• _RECORDS FOR THIS EXERCISE_:
┌────────
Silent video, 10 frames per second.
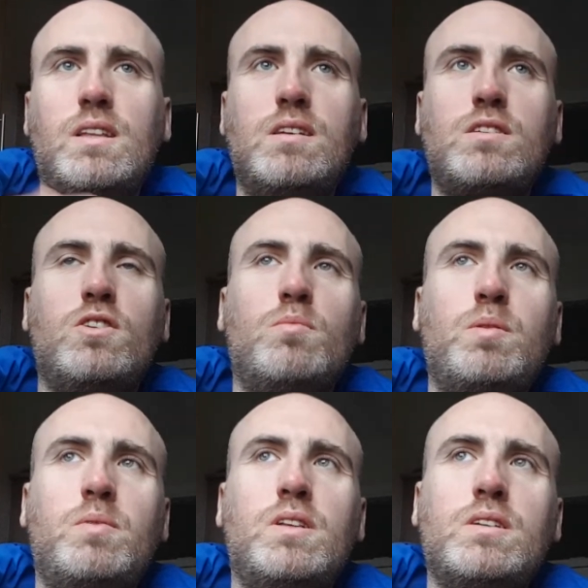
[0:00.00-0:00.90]
There's a lot of
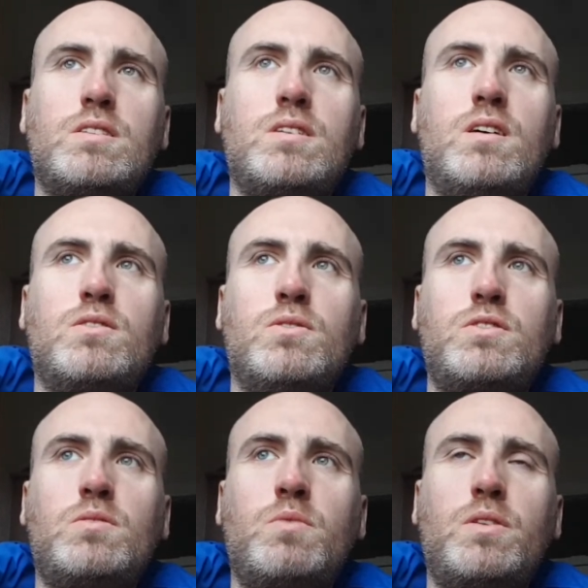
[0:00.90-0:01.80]
people that start
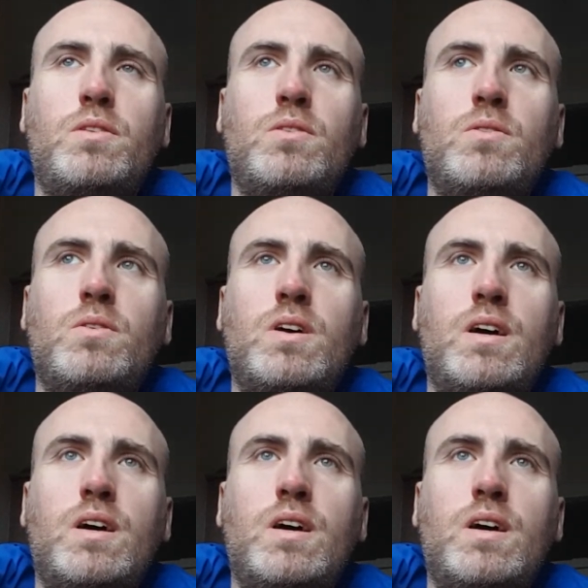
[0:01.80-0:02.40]
coaching with you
└────────
• _WORK ORDER_: When you reproduce the data shown above, keep each line exact and omit every picture.

• _ANSWER BELOW_:
Silent video, 10 frames per second.
[0:00.00-0:00.90]
There's a lot of
[0:00.90-0:01.80]
people that start
[0:01.80-0:02.40]
coaching with you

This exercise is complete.